The Spice Girls Changed Pop Forever in 1996. Thirty Years Later, Their Iconic Outfits Are on Display in a New Exhibition in London
The Barbican Music Library is celebrating British pop culture with a show that features Mel B’s leopard catsuit, Emma Bunton’s blue dress and Geri Halliwell’s Union Jack boots
In 1996, Great Britain succumbed to “Spicemania.” The Spice Girls’ first album, Spice, broke sales records when it debuted that November, instantly cementing the girl group as pop royalty. Thirty years later, items worn by the band’s members are the highlight of a new exhibition celebrating what its curator calls the “wildest year of Britain’s wildest decade.”
Now on display at the Barbican Music Library in London, the celebration of “Cool Britannia” looks back at the music, fashion, sports and art that made 1996 a banner year in British pop culture. Visitors can get an up-close look at one of the most iconic outfits worn by Melanie Brown (Scary Spice): the leopard-print catsuit that she rocked while performing at the 1997 Brit Awards.

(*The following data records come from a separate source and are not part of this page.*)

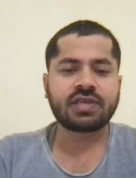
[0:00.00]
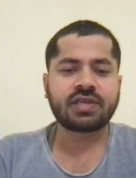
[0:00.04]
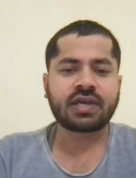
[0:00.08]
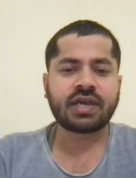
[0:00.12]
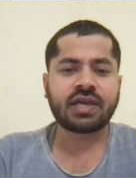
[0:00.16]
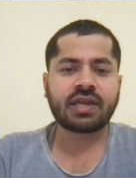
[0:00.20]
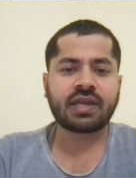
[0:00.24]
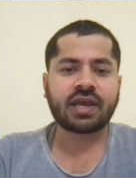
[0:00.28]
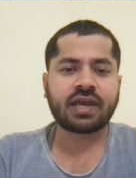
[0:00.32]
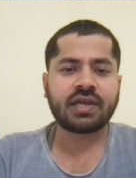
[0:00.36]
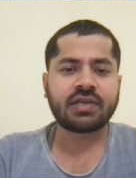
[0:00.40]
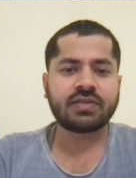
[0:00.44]

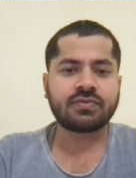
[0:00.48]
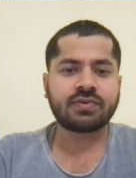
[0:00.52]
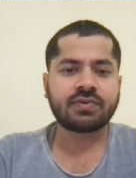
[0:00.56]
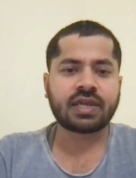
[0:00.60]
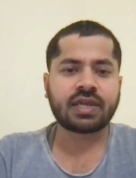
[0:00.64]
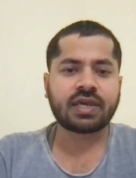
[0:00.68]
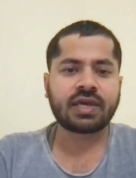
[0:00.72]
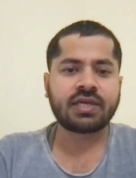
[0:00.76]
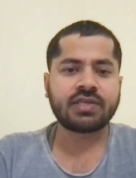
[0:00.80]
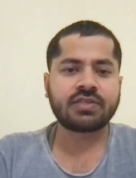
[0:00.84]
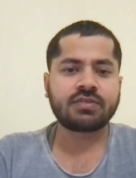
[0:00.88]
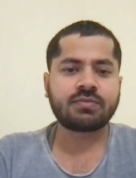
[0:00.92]
side as
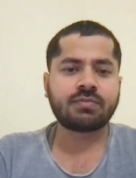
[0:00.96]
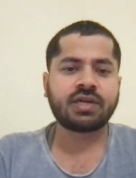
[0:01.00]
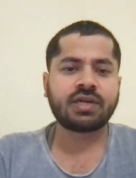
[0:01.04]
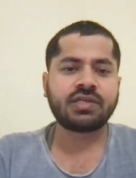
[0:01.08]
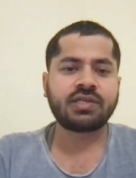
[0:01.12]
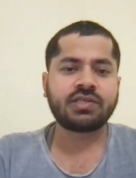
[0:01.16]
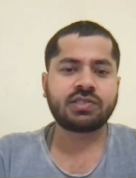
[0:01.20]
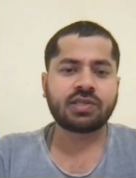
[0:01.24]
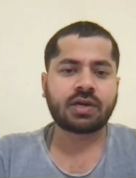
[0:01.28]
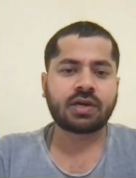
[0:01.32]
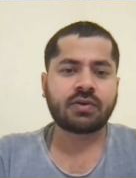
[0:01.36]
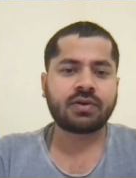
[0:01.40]
well as my
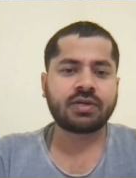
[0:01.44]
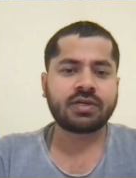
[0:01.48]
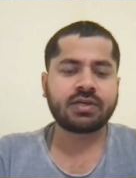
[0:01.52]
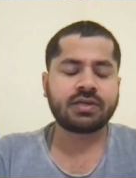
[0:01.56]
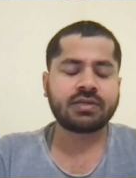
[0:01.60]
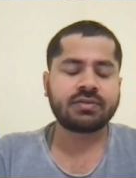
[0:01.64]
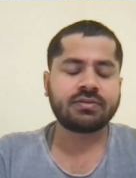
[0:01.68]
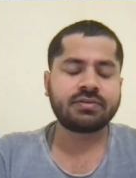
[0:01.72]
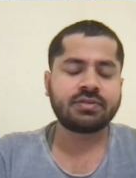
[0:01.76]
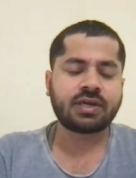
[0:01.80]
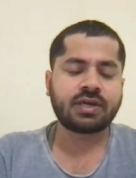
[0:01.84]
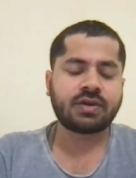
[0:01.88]

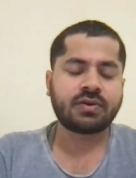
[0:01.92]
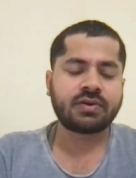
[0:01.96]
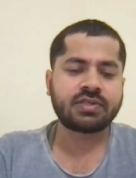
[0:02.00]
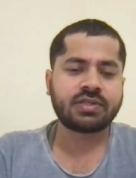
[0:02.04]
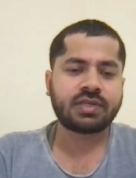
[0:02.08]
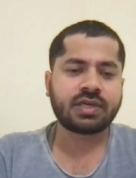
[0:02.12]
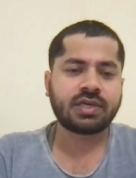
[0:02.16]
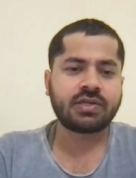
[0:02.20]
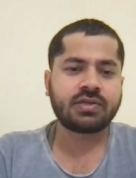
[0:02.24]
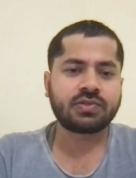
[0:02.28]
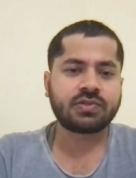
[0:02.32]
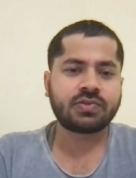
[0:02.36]
Java Java side.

Per a statement from the City of London, the pop star says she remembers the night as a “glorious moment when we came home to celebrate a rollercoaster seven months after exploding from unknowns in July 1996 to feeling like we had conquered the world. It was all a crazy ’90s whirlwind, but in my leopard print, I knew I could take on anything.”
Other pieces of Spice Girls memorabilia on display in the show include the Union Jack platform boots once sported by Geri Halliwell (Ginger Spice) and a blue dress worn by Emma Bunton (Baby Spice).
Fun fact: Twist and shout
Three decades before the Spice Girls, another pop music mania swept England: “Beatlemania,” the phrase used by the media to describe the “ecstatic, female-led fan culture surrounding the Beatles,” according to the Museum of Youth Culture.

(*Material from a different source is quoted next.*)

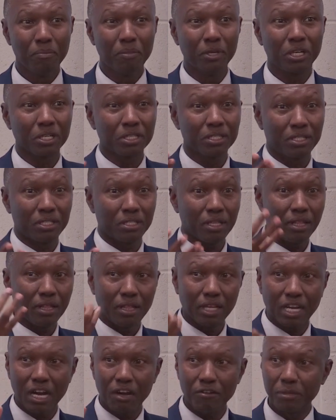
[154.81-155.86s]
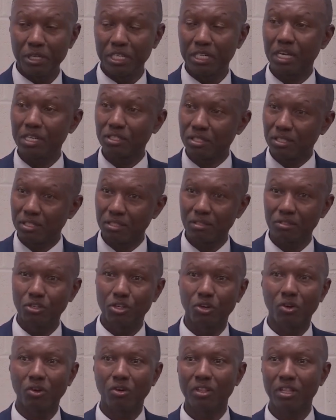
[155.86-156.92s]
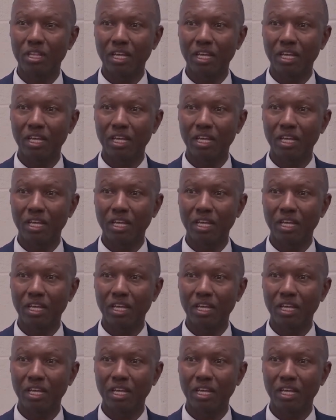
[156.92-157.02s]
because the government has, you know,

The Spice Girls trace their origins to a newspaper advertisement announcing auditions for a new girl band in 1994. Four hundred girls showed up to try out at London’s Dancework Studios, and Halliwell, Brown, Bunton, Melanie Chisholm and Victoria Adams rose to the top.
The girl group is synonymous with mainstream pop music today, but it broke the mold in many ways. As Tara Joshi wrote for Vice in 2016, the United Kingdom’s pop scene was dominated by male performers for much of the 1990s. The Spice Girls’ explosion onto the scene helped popularize the modern concept of “girl power” and pave the way for other female-forward acts that came after.
“While boy bands were devised to sing to girls, the Spice Girls sang with them,” Joshi wrote. “More to the point, they were working-class girls, pulled from various regional suburbs, that appealed directly to other working-class girls.”
In a 1997 interview with the Guardian’s Kathy Acker, the girls credited their group dynamic for their success. “There’s a chemistry that runs through us,” Adams (now Victoria Beckham) said. “Where I’m bad at something, Melanie’s good, or Geri’s good at something at which the rest of us are bad.”
“Collectively, we’ve got something going,” Halliwell added. “Individually, I don’t think we’d be that great.”
The Spice Girls’ retro outfits are just one component of the new exhibition. Also on display are a tambourine played by Liam Gallagher of Oasis and a Brit Award.
As Dominic Mohan, former editor of the Sun and the exhibition’s curator, says in the statement, his goal was to “capture that magical period when pop, rock, football, art, dance culture, food, the media and politics fused together spectacularly.”
“1996: A Celebration of the Wildest Year of Britain’s Wildest Decade—30 Years On” is on view through September 19 at Barbican Music Library in London.